Open MPI logo

Open MPI User's Mailing List Archives

  |   Home   |   Support   |   FAQ   |   all Open MPI User's mailing list

Subject: Re: [OMPI users] signal 15 (terminated)
From: Jeff Squyres (jsquyres_at_[hidden])
Date: 2009-02-04 08:53:56


On Feb 3, 2009, at 10:15 PM, Hana Milani wrote:

> sorry if I didn't answer:
>
> Have you checked to ensure that the job manager is not killing your
> job?
>
> I am not quite sure what you mean by job manager, but, this is the
> personal computer of mine. Much to my surprise, I have also open
> suse on my laptop, took the similar procedure then the same message
> appeared !!!!

Ok.

> Is there a local system administrator that you can talk to about this?
>
> Not a very good one, but I asked someone who had seen this message
> on his own works and this was his answer:
>
> It means that the program corresponding to the process identifier
> 2407 (the PID you can find on the second column from the "ps aux"
> command) running on one of you cluster's node (named linux-4pel) has
> stopped because it has received the signal SIGTERM (termination
> signal 15). Sorry if this is a long explanation of things you
> already know :-). Let's say thay you have a program running on your
> system ; you can figure out its process ID number nnnnn by doing a
> "ps aux". Now if you want to stop it - f.e. because it is out of
> control - a convenient way is to send a termination request to the
> process by issuing the "kill -s SIGTERM nnnnn". Here, openmpi
> notified to you that one of the spawned processes has been
> terminated because it has received the SIGTERM signal and, as a
> consequence, has stopped all the other distributed processes running
> on the nodes - as PID 2407 process has acknowledged SIGTERM, openmpi
> has sent SIGTERM to all the processes associated to your parallel run.

This is exactly correct.

> Now ... how to avoid this? I am afraid there is no easy answer. The
> 2407 process has probably received a SIGTERM from another
> application - I mean it has not died by accident (a hanging or
> faulting process exits without invoking the MPI_FINALYZE and
> produces a different error message).

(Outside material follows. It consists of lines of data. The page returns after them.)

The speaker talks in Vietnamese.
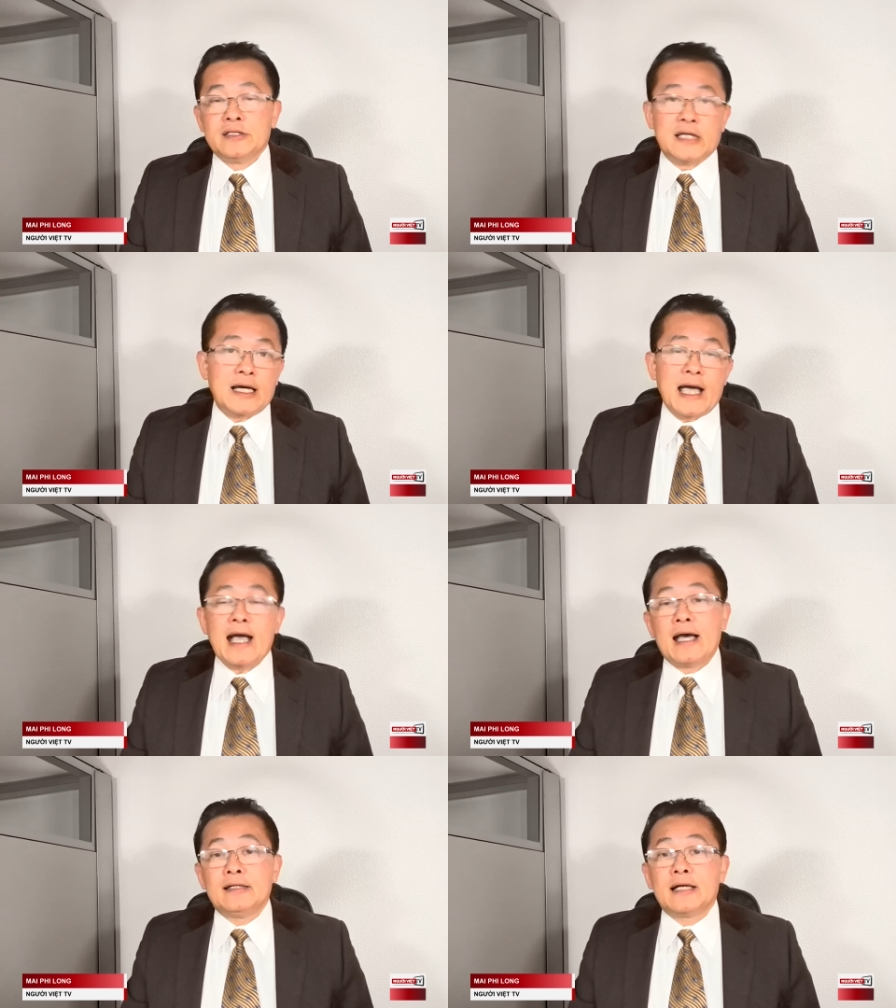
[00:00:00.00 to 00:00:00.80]
sẽ
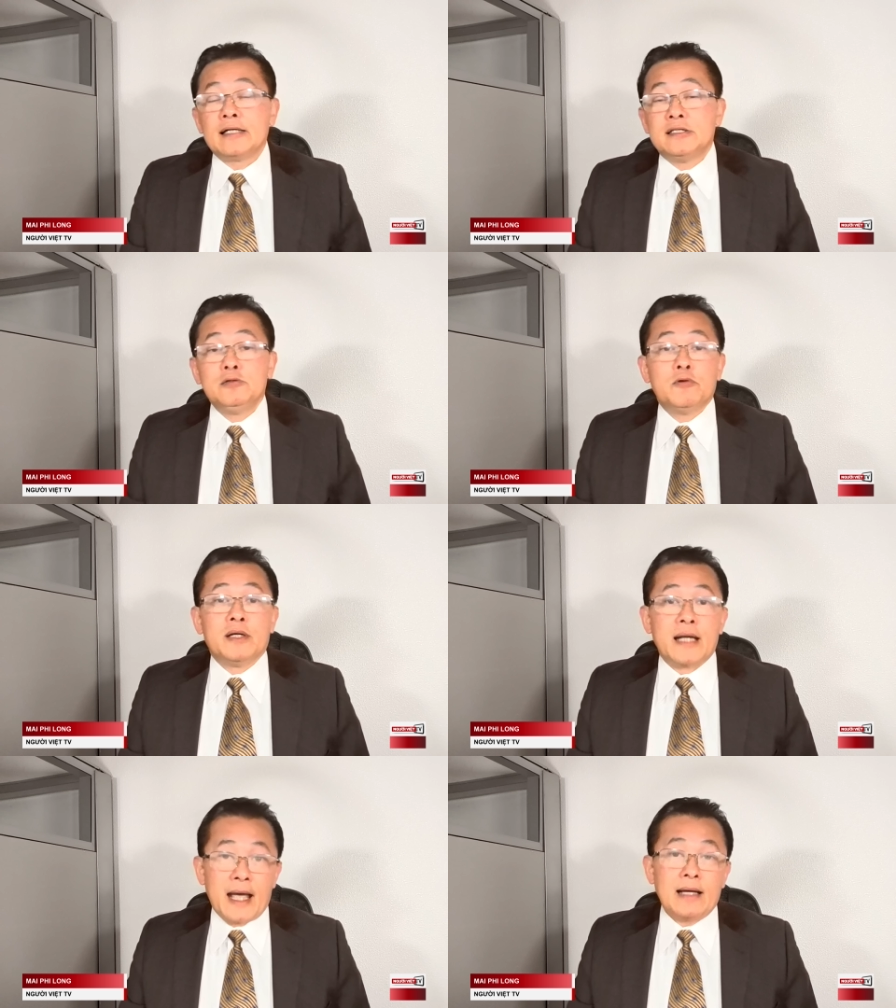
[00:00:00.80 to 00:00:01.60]
khác hẳn các chính
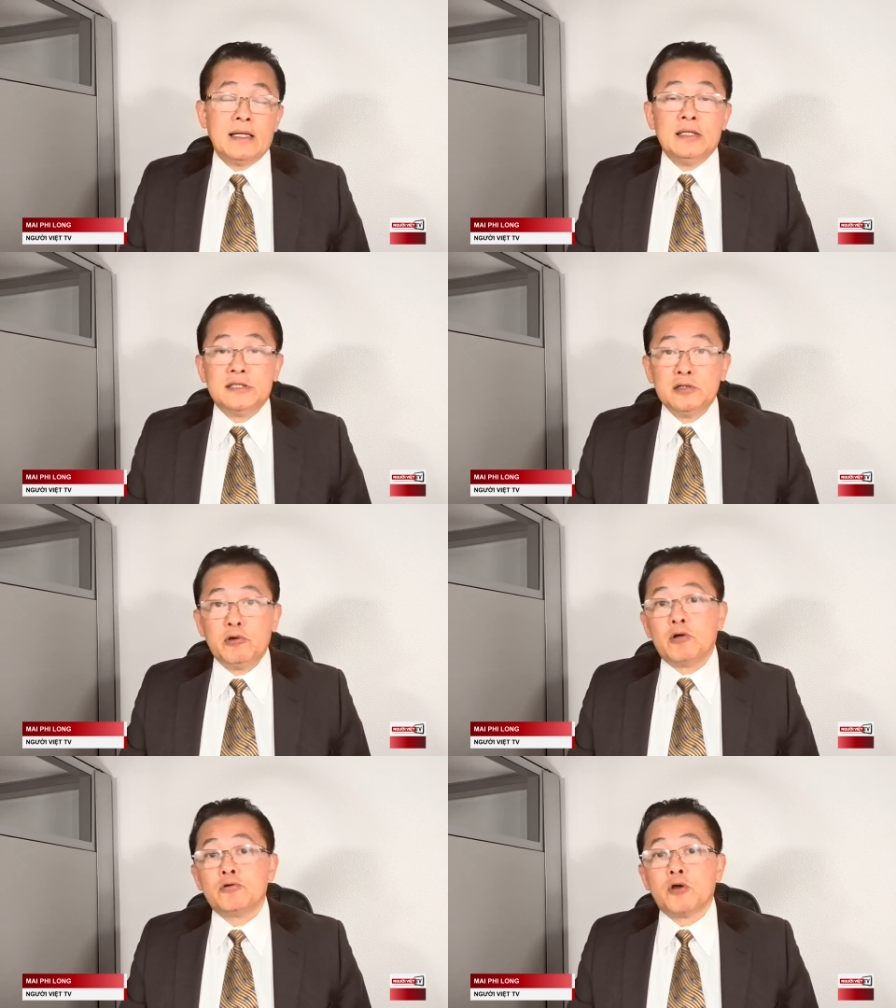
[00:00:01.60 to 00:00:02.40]
quyền khác chính
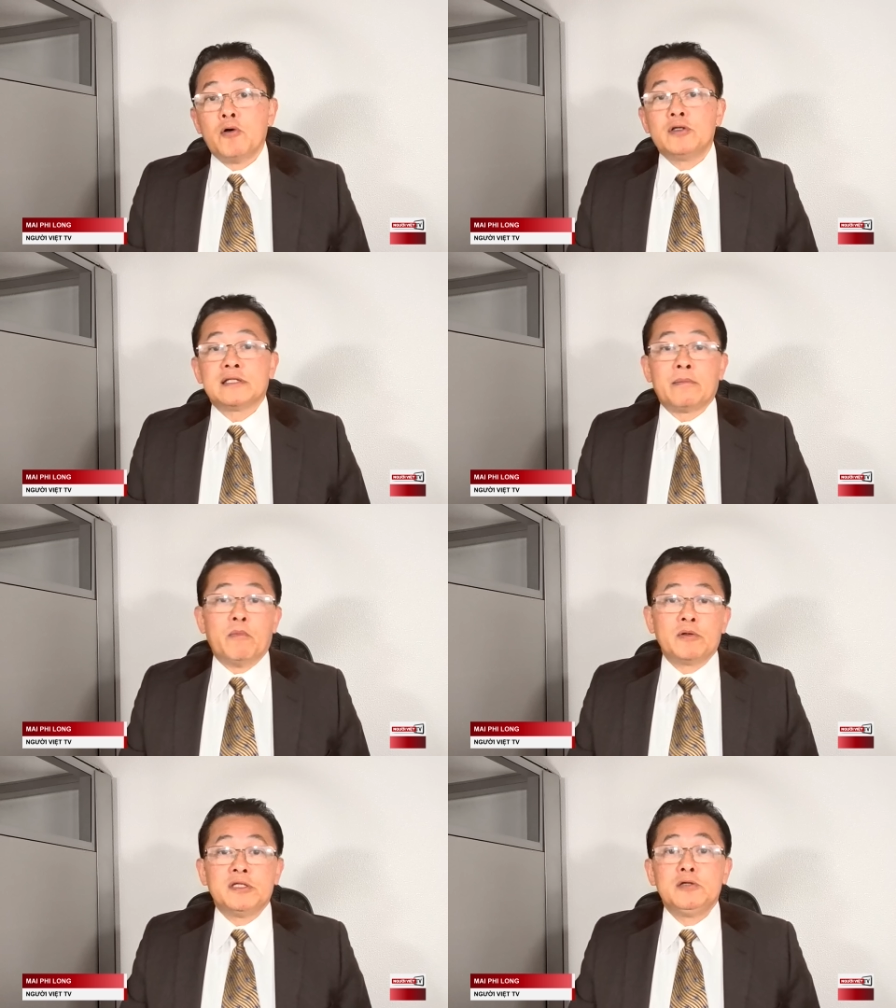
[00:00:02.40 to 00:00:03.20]
quyền của tôi là
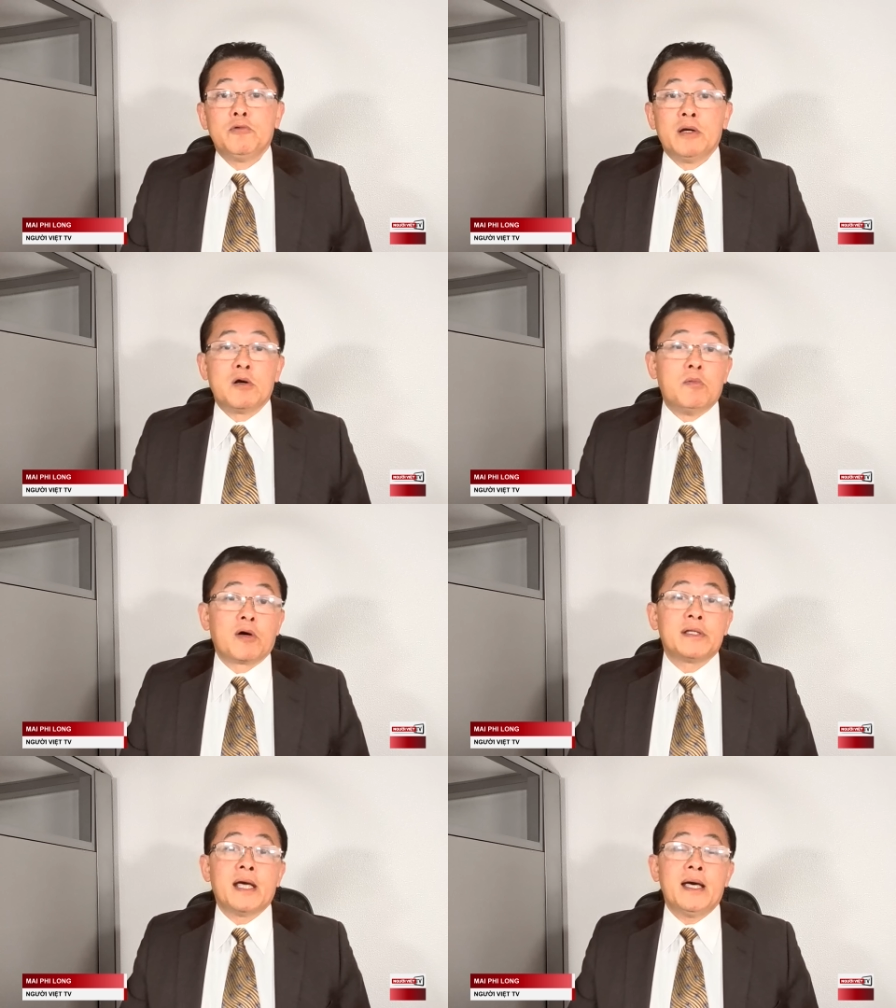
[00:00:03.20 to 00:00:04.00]
một chính quyền của
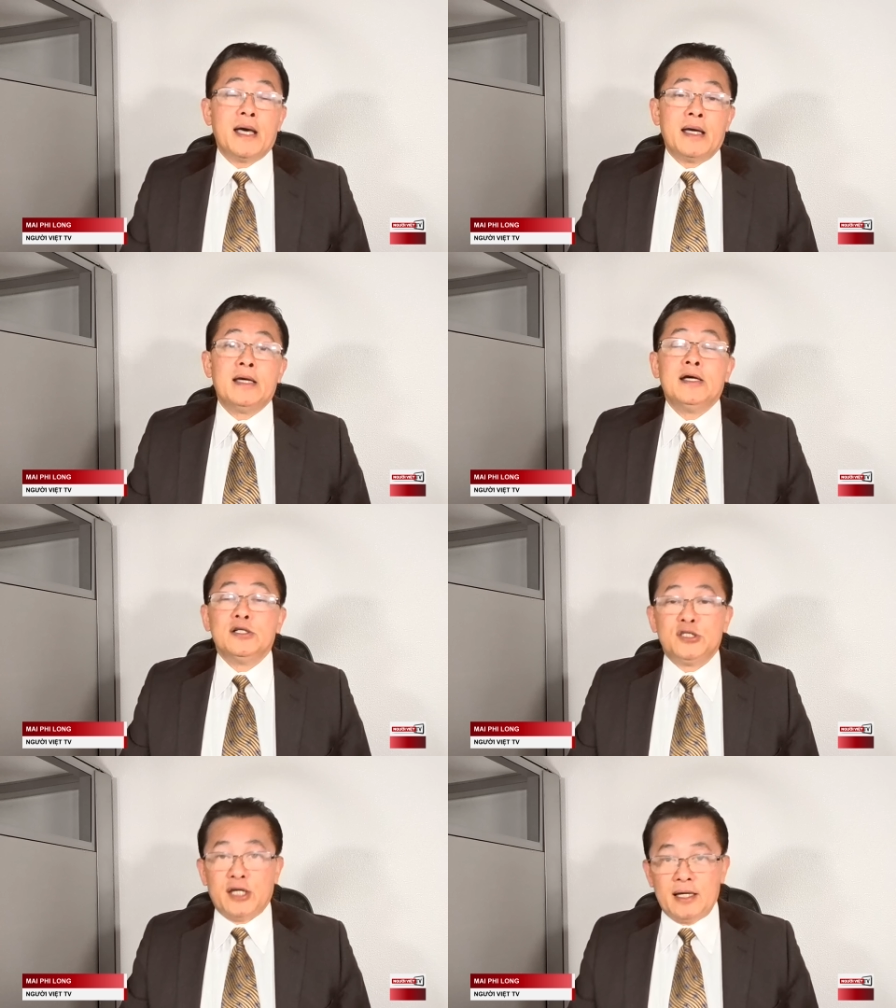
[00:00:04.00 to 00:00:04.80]
một cái thế hệ
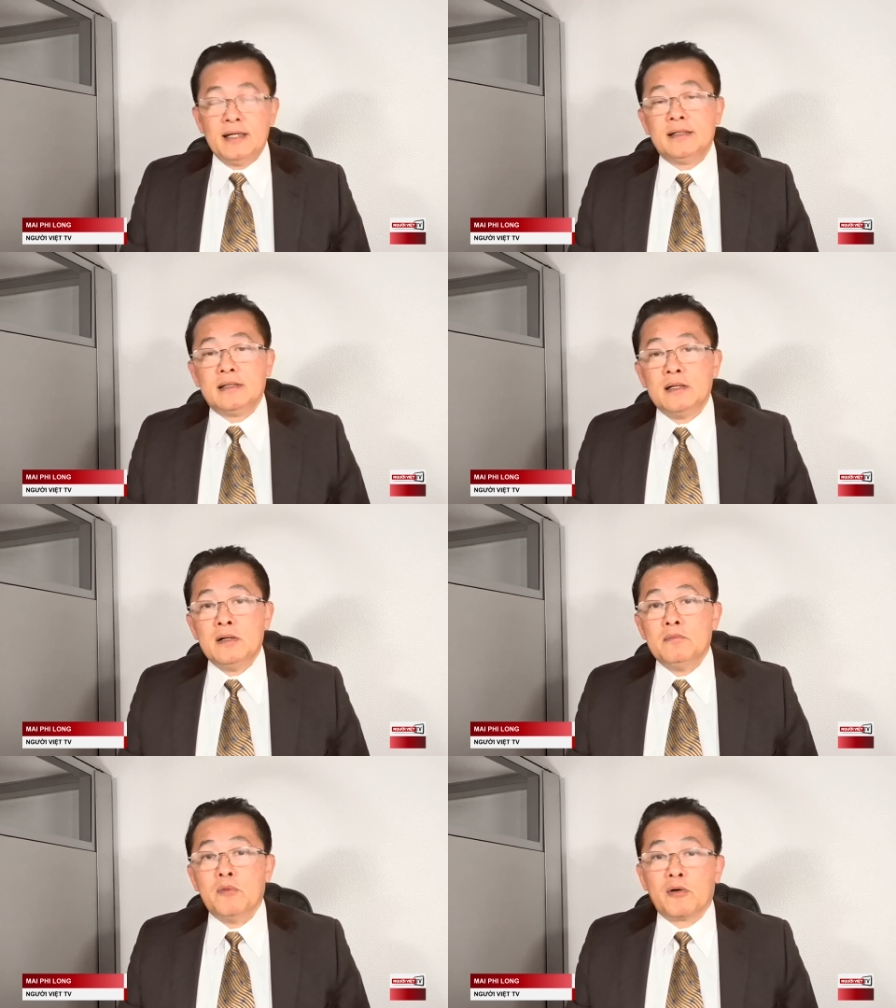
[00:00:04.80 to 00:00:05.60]
trẻ hơn
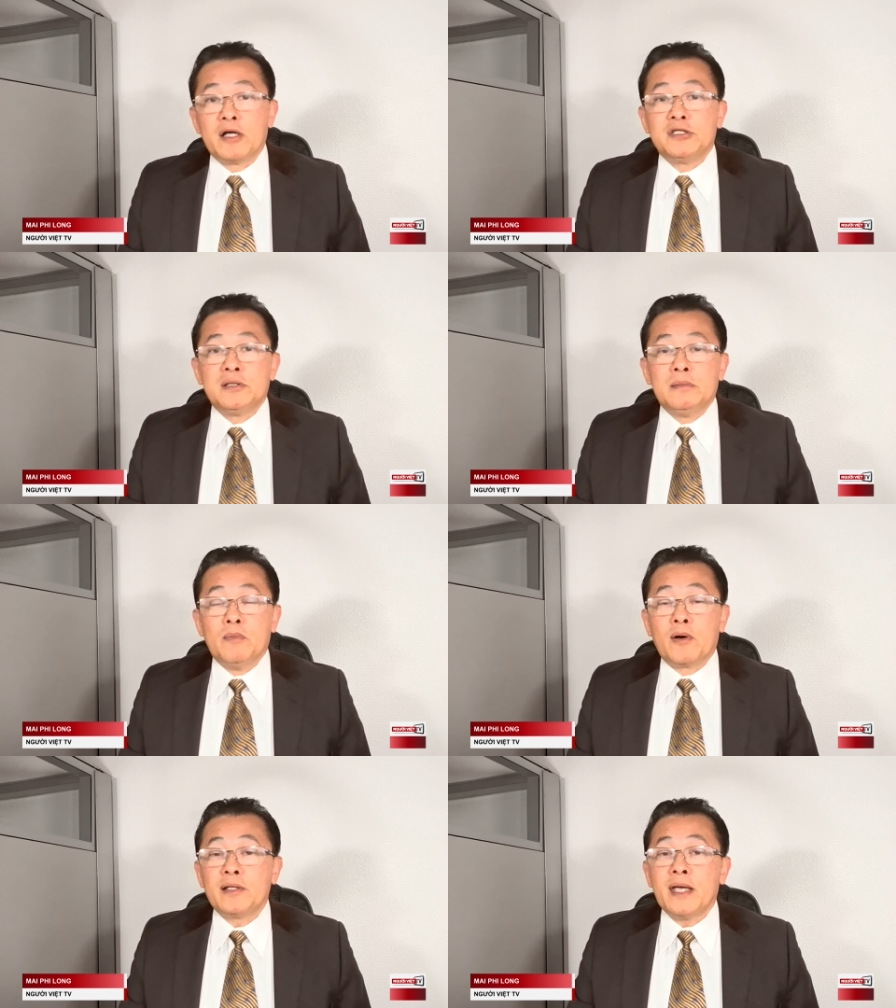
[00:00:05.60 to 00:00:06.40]
một cái
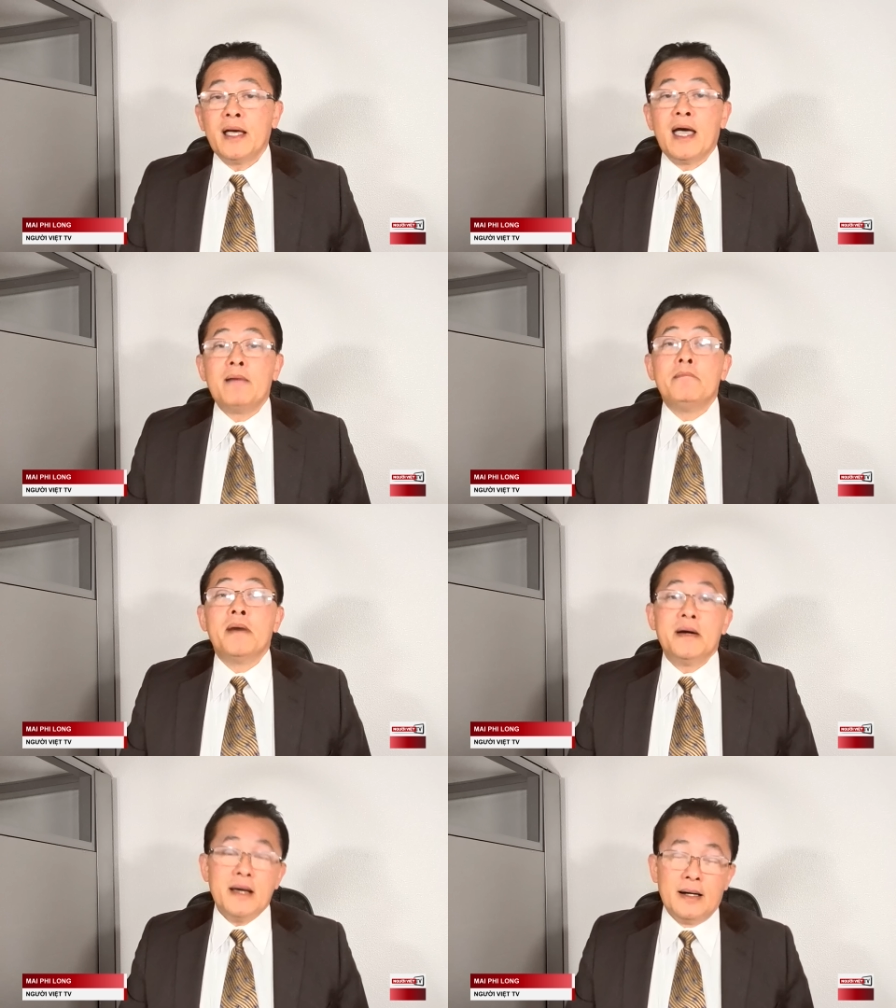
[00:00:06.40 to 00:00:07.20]
một cái thế hệ
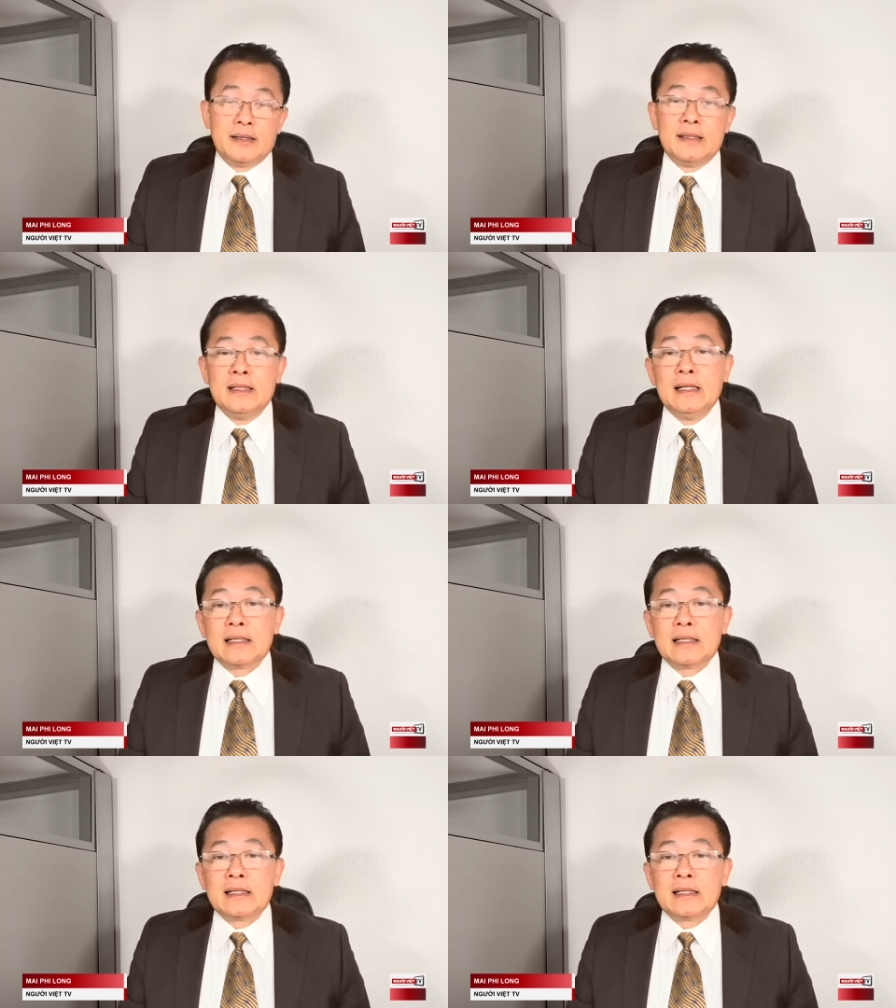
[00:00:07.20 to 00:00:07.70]
mới hơn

The difficulty is that you have
> to investigate what application has issued the SIGTERM - what
> application has told your 2407 process to terminate.

Also exactly correct.

> If you are working on a cluster managing the MPI distributed
> processes to the nodes with a resource manager (like SLURM, PBS or
> Torque), I would check if the manager is not limiting the memory
> size footprint or the CPU time of the jobs accepted by the
> linux-4pel computer.

This is what I was asking you; you're telling me that you have no
resource manager, and therefore this probably isn't the cause. But
*something* is killing your app with a SIGTERM.

> It is tricky for me to figure out what could have asked your program
> to stop ... does it stops immediately or during a long run (CPU
> time?), with small jobs or large ones (memory?) ; is MPI running on
> a personal computer or a huge cluster (resource manager?), do you
> have sufficient privileges to have a look on /var/log/messages on
> linux-4pel?
>
> 1. The code stops running immediately. 2. The computers are my
> personal ones and no administrator has limited the 7.9 GiB memory I
> have. 3. Sequentially the run takes 500-700MiB memory.

Is this a Fortran program, perchance?

Do you have access to the source code? I wonder if the program is
internally raising an error and effectively aborting itself. Do you
know that the application runs correctly? Do you have any test data
sets that you can try that give known outputs?

-- 
Jeff Squyres
Cisco Systems